Каждый день к концу ужина в столовую заходит ночной сторож. Это единственное человеческое существо, с которым у меня есть что-то общее. Он — никто. Он носит фонарь и связку ключей. Он бродит всю ночь из здания в здание, как автомат. Сторож приходит в столовую за своим стаканом вина как раз тогда, когда подают засохший сыр. Он стоит, протягивая руку. У него жесткие, проволочные волосы, как шерсть у английского дога, красные щеки и заиндевевшие усы. Он что-то бормочет, и Квазимодо приносит ему бутылку. Сторож берет ее, запрокидывает голову и, не двигаясь с места, медленно вливает вино себе в глотку. Мне кажется, что он льет в себя рубины. Почему-то меня это глубоко впечатляет. Мне кажется, что он вливает в себя все сострадание, всю доброту и человечность в мире. Опустошая эту бутылку до дна одним длинным глотком, он точно вбирает в себя все, что накопилось в мире за день. Этот человек значит меньше, чем кролик, — таким его сделали. В общем порядке вещей он не стоит даже селедочного рассола: Он — кусок живого навоза. И он это знает. Когда он, опустошив бутылку, смотрит на нас с улыбкой, мне кажется, что мир разваливается. Его улыбка — это послание через пропасть. На дне этой пропасти лежит наша вонючая цивилизация, а над ней, как мираж, витает эта неуверенная улыбка.
Такой же улыбкой он встречает меня ночью, когда я возвращаюсь из города после своих увеселительных прогулок. Я помню, как однажды ночью я стоял у запертых ворот, дожидаясь, пока старик кончит свой обход, и мне было так хорошо и покойно, что я мог бы ждать его целую вечность. Я простоял так около получаса. И все это время я внимательно смотрел вокруг, вбирая в себя мертвые деревья перед лицеем, их скрюченные ветви, дома через улицу, менявшие ночью цвет, далекий поезд, прокладывающий свой грохочущий путь через сибирские просторы, забор с картины Утрилло, небо, выбоины на замерзшей дороге. Внезапно откуда-то появились двое влюбленных; пройдя несколько шагов, они останавливались и обнимались, и когда они скрылись из поля моего зрения, я все еще слышал звук их шагов, слышал, как они останавливались, а потом продолжали идти неровными шагами. Я чувствовал напряжение их тел, когда они облокотились о забор, слышал скрип подошв, когда их мускулы напряглись для очередного объятия. Они брели через темный город по извилистым улочкам, направляясь к застывшему каналу, в котором лежала черная угольная вода. Было что-то необыкновенное во всем этом. Во всем Дижоне они одни были такие.
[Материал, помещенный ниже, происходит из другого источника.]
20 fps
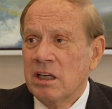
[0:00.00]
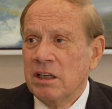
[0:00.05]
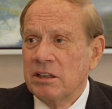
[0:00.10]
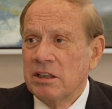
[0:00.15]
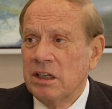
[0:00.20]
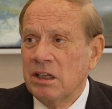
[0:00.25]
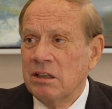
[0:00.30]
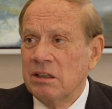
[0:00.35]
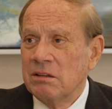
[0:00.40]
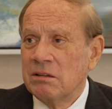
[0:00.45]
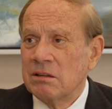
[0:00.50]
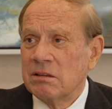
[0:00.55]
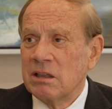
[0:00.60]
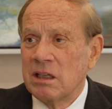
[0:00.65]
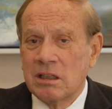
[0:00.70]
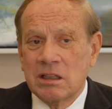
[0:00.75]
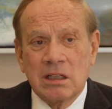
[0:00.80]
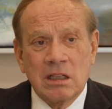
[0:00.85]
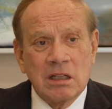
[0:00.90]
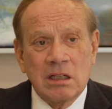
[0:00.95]
You know,
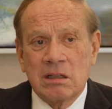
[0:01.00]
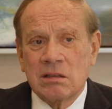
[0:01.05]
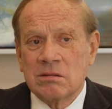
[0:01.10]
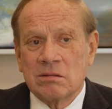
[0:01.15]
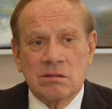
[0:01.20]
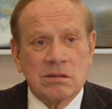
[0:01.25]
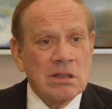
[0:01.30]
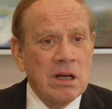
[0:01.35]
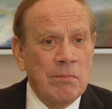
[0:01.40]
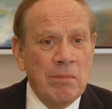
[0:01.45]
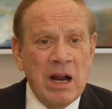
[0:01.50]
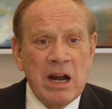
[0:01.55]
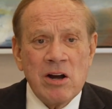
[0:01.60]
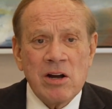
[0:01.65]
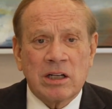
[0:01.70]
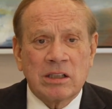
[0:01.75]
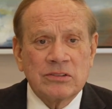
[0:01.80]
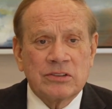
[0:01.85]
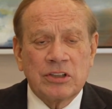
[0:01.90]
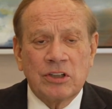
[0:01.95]

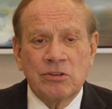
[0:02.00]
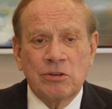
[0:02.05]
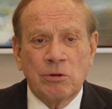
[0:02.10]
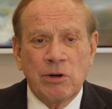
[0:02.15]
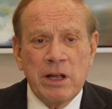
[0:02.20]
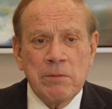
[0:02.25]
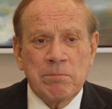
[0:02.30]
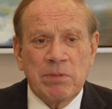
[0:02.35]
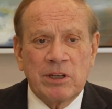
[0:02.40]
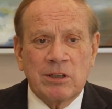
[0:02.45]
America's so great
Между тем старик совершал свой обход; я слышал позвякивание его ключей, скрип его сапог, ровный, мерный, автоматический шаг. Наконец я услышал, как он вошел в подъездную аллею, чтобы открыть мне ворота — чудовищные крепостные ворота, только без рва с водой. Я слышал, как он грохотал ключами, не попадая в скважину замерзшими пальцами; его мозги, вероятно, тоже промерзли. Когда он распахнул наконец ворота, я увидел над часовней яркое созвездие. Все двери были заперты, засовы задвинуты. Книги были закрыты. Ночь нависла над землей, украшенная кинжальными остриями звезд, пьяная и сумасшедшая. Она была над нами — эта бесконечная пустота ночи. Над часовней, как митра на епископе, горело созвездие; каждую ночь, все зимние месяцы, оно горело здесь низко и ярко — эти маленькие кинжалы, чистый и пустой блеск. Старик проводил меня до конца аллеи. Ворота беззвучно закрылись. Обернувшись, чтоб пожелать ему доброй ночи, я поймал его отчаянную, безнадежную улыбку — точно вспышка метеора мелькнула над краешком погибшего мира. И я вспомнил, как он стоит, запрокинув голову, и вливает рубины в свою глотку. Все Средиземноморье, казалось, было погребено в нем — апельсиновые рощи, кипарисы, крылатые статуи, деревянные храмы, синее море, застывшие маски, мистические цифры, мифологические птицы, сапфировые небеса, орлята, солнечные заливы, слепые барды, бородатые герои. Все, что ушло из этого мира, сгинуло под лавиной, хлынувшей с севера, похоронено, кануло в вечность. Воспоминание. Безумная надежда.